What to work on: If an entry contains a picture, leave the picture out and reproduce everything else in the records below exactly.

━━━━━ Study material

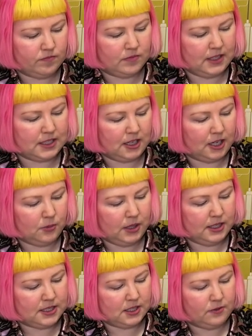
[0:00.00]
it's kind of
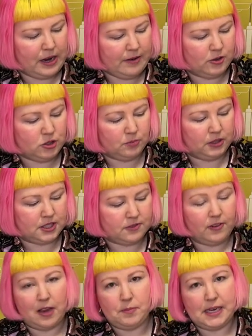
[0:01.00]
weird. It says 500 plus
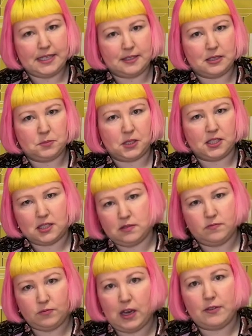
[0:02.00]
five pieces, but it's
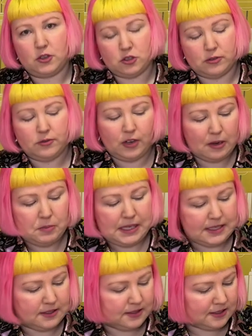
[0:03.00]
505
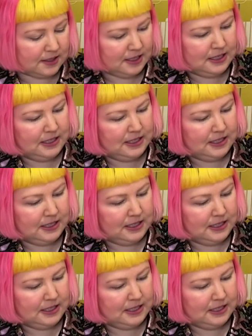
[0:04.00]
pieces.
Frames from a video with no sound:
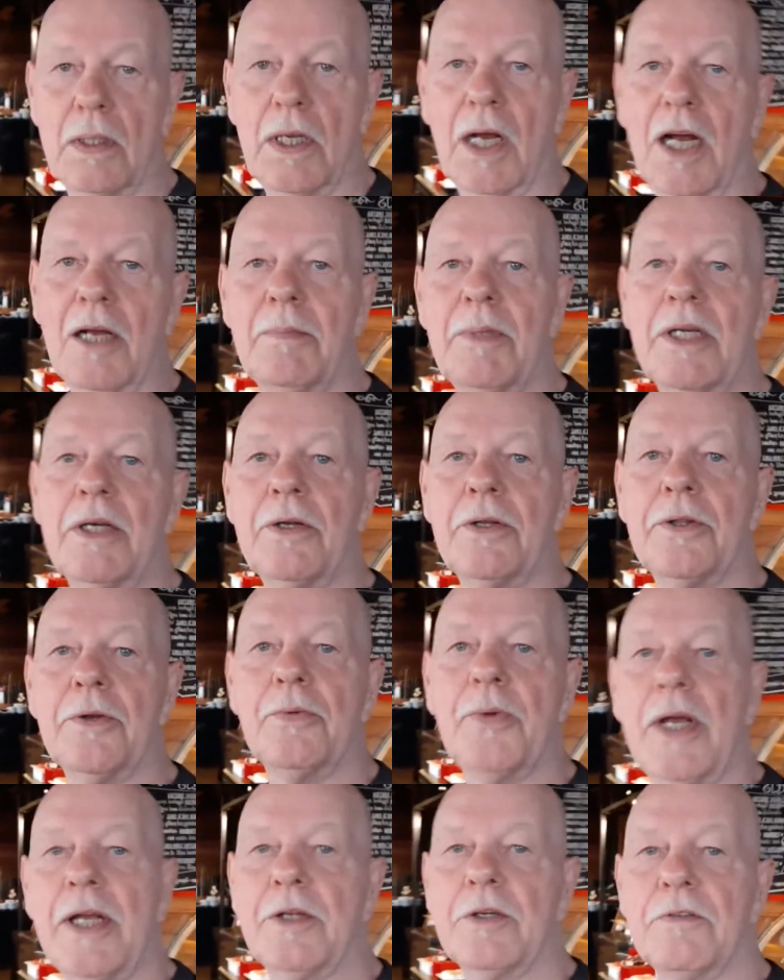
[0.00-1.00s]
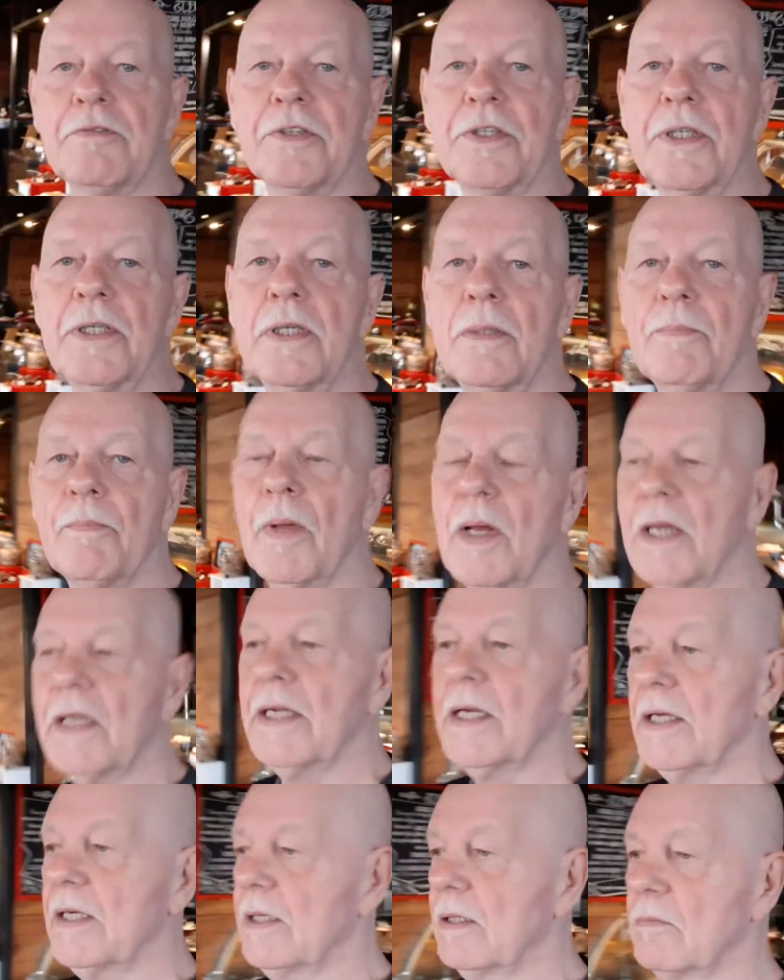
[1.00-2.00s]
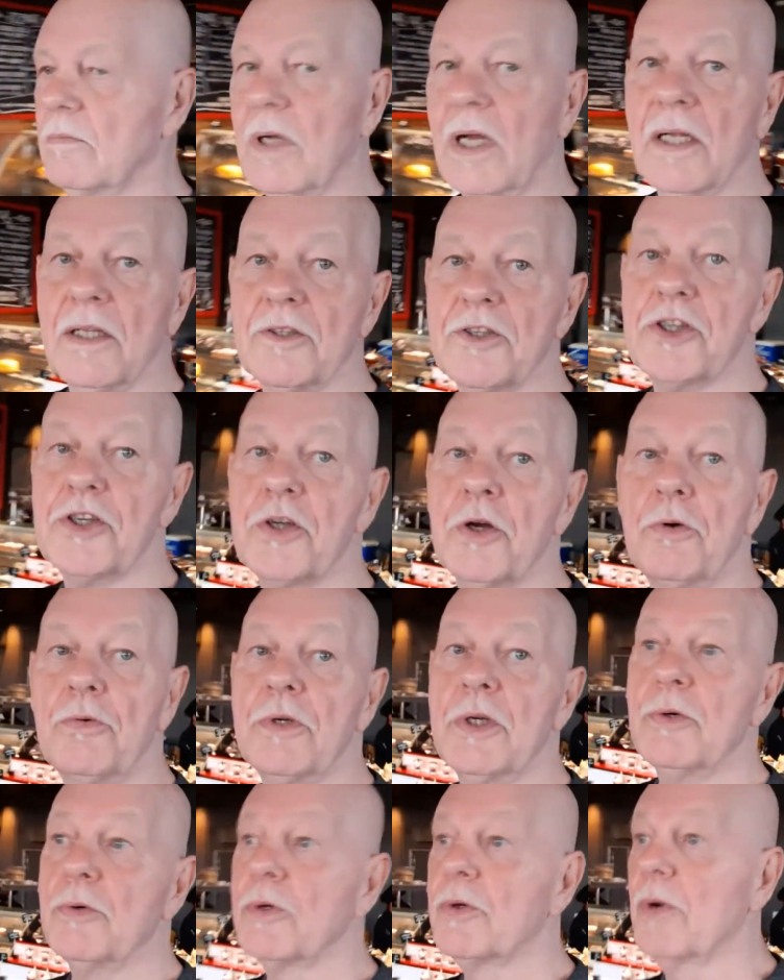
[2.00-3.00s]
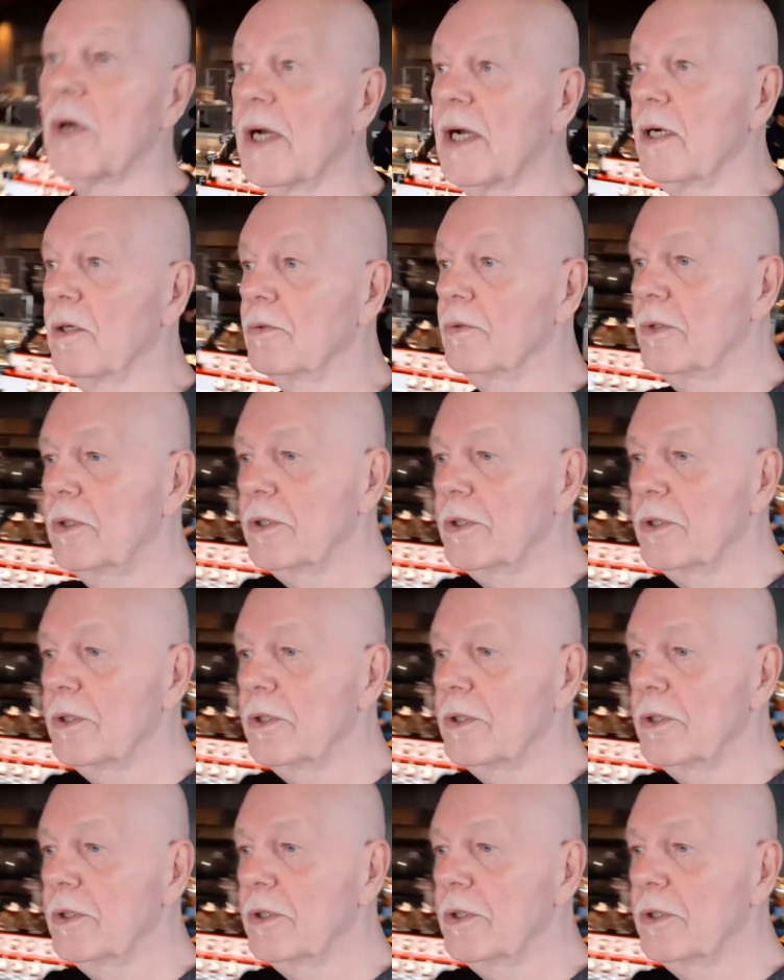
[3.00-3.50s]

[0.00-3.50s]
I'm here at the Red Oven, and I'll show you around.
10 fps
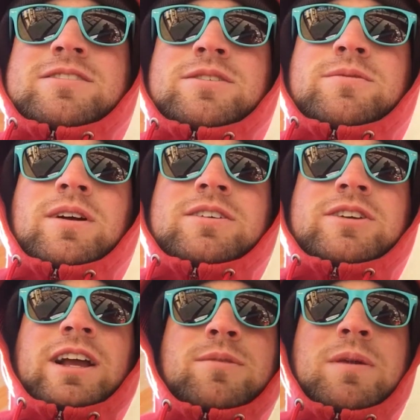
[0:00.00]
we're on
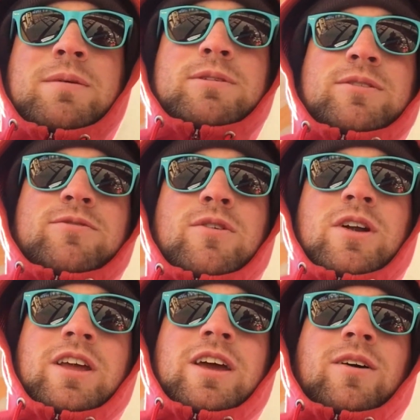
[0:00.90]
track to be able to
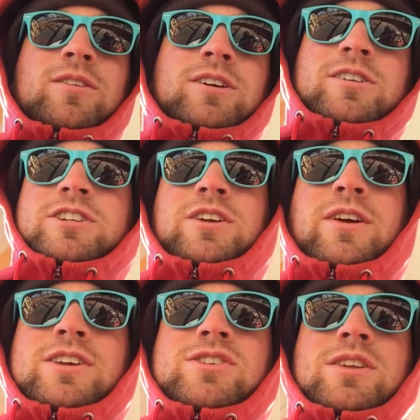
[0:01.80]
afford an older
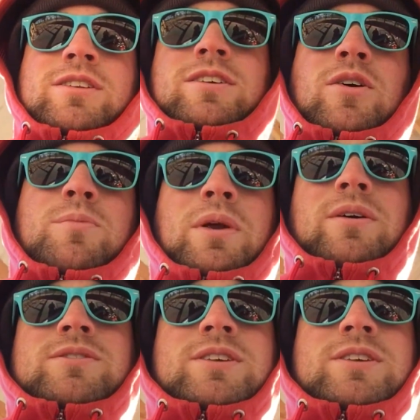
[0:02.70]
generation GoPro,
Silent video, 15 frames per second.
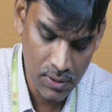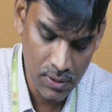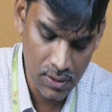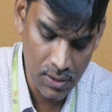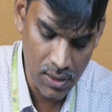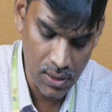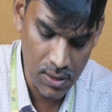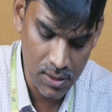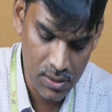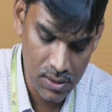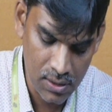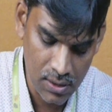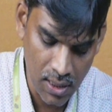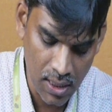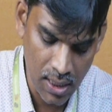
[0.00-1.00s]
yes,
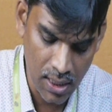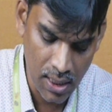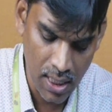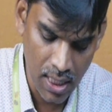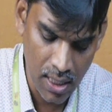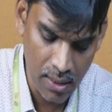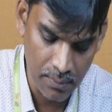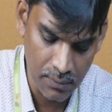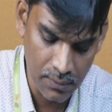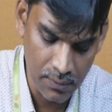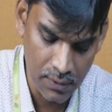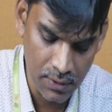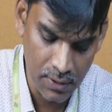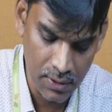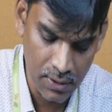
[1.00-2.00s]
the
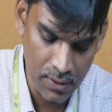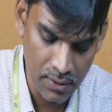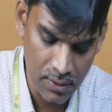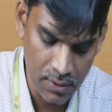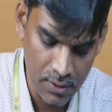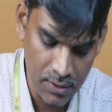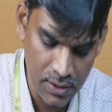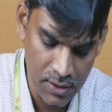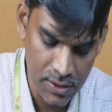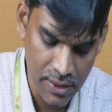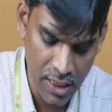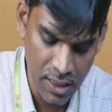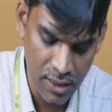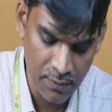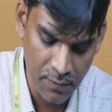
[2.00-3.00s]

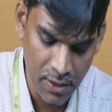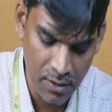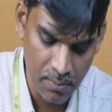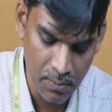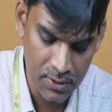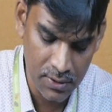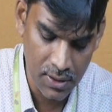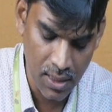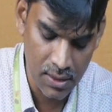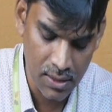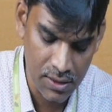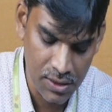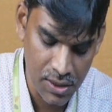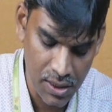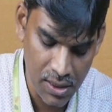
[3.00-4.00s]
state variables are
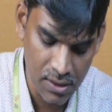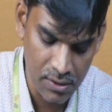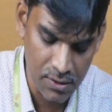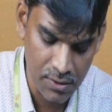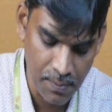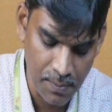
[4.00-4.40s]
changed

━━━━━━━━━━

Task result:
[0:00.00]
it's kind of
[0:01.00]
weird. It says 500 plus
[0:02.00]
five pieces, but it's
[0:03.00]
505
[0:04.00]
pieces.
Frames from a video with no sound:
[0.00-1.00s]
[1.00-2.00s]
[2.00-3.00s]
[3.00-3.50s]

[0.00-3.50s]
I'm here at the Red Oven, and I'll show you around.
10 fps
[0:00.00]
we're on
[0:00.90]
track to be able to
[0:01.80]
afford an older
[0:02.70]
generation GoPro,
Silent video, 15 frames per second.
[0.00-1.00s]
yes,
[1.00-2.00s]
the
[2.00-3.00s]

[3.00-4.00s]
state variables are
[4.00-4.40s]
changed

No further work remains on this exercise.